Investigational Medical Device

What is an investigational medical device?

An investigational medical device is one that is the subject of a clinical study designed to evaluate the effectiveness and/or safety of the device.

All clinical investigations of devices must have an approved IDE (Investigational Device Exemption) from the FDA or be exempt from the IDE regulations before beginning a clinical investigation of a significant risk device.

Who Must Apply for an IDE?

The sponsor of the clinical trial is responsible for submitting the IDE application to FDA and obtaining Institutional Review Board (IRB) approval before the study can begin. Foreign companies wanting to conduct a clinical study in the U.S. MUST have a U.S. sponsor. Under certain circumstances, the clinical investigator may wish to submit an IDE and would, therefore, also act as the sponsor of the study.

When is an IDE from the FDA not required?

Studies involving devices that are considered to be a non-significant risk (NSR): An IDE from the FDA is not needed for research when the sponsor provides a brief explanation of why the device is NSR and the IRB agrees with the sponsor’s explanation.

How are investigational medical devices classified?

There are two possible classifications for investigational medical devices:

  1. Significant Risk (SR) or
  2. Non-Significant Risk (NSR)

What is the Difference between Significant and Non-Significant Risk Devices?
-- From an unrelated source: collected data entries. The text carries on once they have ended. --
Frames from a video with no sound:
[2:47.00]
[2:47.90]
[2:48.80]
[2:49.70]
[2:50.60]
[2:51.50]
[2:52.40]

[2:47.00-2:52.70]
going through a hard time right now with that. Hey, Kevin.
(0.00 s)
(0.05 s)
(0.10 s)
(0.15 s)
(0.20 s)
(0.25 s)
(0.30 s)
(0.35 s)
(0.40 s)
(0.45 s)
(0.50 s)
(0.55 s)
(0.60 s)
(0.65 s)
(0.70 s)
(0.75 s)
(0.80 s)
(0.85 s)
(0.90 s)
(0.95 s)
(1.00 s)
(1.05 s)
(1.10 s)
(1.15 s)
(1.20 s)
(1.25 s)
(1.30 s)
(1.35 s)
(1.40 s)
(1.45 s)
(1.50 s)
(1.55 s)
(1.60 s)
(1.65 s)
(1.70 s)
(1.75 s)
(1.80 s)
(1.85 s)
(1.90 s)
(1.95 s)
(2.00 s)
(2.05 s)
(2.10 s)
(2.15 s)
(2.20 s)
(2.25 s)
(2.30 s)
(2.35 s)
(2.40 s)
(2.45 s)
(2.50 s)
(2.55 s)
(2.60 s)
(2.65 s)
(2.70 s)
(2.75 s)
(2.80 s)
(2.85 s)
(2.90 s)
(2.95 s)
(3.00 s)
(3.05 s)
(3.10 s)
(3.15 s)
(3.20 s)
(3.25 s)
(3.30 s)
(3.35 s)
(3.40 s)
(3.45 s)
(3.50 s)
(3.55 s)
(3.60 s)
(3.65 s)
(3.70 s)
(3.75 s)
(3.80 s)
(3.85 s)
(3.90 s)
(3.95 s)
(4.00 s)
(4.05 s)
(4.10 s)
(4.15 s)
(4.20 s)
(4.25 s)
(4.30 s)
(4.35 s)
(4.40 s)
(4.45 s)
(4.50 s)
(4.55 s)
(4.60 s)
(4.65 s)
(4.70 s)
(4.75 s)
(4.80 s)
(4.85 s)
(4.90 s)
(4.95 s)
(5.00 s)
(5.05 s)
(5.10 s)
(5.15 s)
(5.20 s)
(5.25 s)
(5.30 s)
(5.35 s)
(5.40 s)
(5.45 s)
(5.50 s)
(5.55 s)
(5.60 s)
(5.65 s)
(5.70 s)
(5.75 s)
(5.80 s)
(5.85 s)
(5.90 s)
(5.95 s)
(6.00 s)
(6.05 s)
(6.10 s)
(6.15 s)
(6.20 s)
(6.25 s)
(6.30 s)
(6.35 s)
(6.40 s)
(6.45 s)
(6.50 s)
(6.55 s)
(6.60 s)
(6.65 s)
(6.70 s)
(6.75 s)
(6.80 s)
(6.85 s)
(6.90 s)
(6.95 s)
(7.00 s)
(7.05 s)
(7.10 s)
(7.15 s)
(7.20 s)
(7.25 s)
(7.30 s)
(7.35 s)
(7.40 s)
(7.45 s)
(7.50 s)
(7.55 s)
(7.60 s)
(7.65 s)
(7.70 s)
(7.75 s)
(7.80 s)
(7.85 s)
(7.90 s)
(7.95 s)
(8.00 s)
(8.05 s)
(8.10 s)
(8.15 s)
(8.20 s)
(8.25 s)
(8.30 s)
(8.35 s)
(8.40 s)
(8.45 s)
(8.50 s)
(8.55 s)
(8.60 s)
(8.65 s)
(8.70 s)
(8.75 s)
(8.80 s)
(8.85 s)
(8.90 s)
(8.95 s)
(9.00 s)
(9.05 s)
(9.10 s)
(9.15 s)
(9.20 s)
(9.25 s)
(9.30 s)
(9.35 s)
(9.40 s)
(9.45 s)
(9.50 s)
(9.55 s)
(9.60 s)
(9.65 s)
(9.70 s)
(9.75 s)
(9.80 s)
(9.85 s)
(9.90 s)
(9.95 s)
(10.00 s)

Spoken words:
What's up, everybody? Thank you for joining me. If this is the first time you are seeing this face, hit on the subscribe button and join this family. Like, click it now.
The distinctions between the two device risk categories are:

  1. An SR device poses a “potential for serious risk to the health, safety, or welfare of a subject.” Such devices may only be studied under an Investigational Device Exemption (IDE) granted by the FDA.
      A device is SR (and requires an IDE) if it:

    • is intended as an implant, or
    • is purported or represented to be for use in supporting or sustaining human life, or
    • is for the use of substantial importance in diagnosing, curing, mitigating, or treating disease, or otherwise preventing impairment of human health; or
    • otherwise presents a potential for serious risk to a subject’s health, safety, or welfare.
  2. Non-significant risk devices do not meet the above definition. The assessment of whether or not a device study represents an NSR is initially made by the sponsor/investigator. The IRB will then determine if the NSR designation is appropriate. If the IRB disagrees with the NSR claim, it will require the sponsor/investigator to submit an IDE application to the FDA.

Exemption for Devices

If something is determined to be a device, one must then determine if the device is exempt from FDA regulations.

A custom device is exempt unless the device is being used to determine safety or effectiveness for commercial distribution.

  1. A legally marketed device when used in accordance with its labeling
  2. A diagnostic device complies with the labeling requirements and if the testing is noninvasive, does not require an invasive sampling procedure, does not introduce energy into a subject, and does not penetrate or pierce the skin.
  3. Consumer preference testing, testing of a modification, or testing of a combination of devices if the devices are legally marketed) [that is, the devices have an approved PMA, cleared Premarket Notification 510(k), or are exempt from 510(k)] AND if the testing is not for the purpose of determining safety or effectiveness and does not put subjects at risk;
  4. A device intended solely for veterinary use;
  5. A device shipped solely for research with laboratory animals and contains the labeling “CAUTION – Device for investigational use in laboratory animals or other tests that do not involve human subjects.”
  6. A custom device
    • Necessarily deviates from devices generally available or from an applicable performance standard or premarket approval requirement in order to comply with the order of an individual physician or dentist;
    • Is not generally available to, or generally used by, other physicians or dentists;
    • Is not generally available in finished form for purchase or for dispensing upon prescription;
    • Is not offered for commercial distribution through labeling or advertising; and
    • Is intended for use by an individual patient named in the order of a physician or dentist, and is to be made in a specific form for that patient, or is intended to meet the special needs of the physician or dentist in the course of professional practice.
  7. Computer programs may be medical devices – it depends on the specific program and exactly what it does.
  8. Medical Mobile Apps: Mobile medical applications (apps) may be considered a device.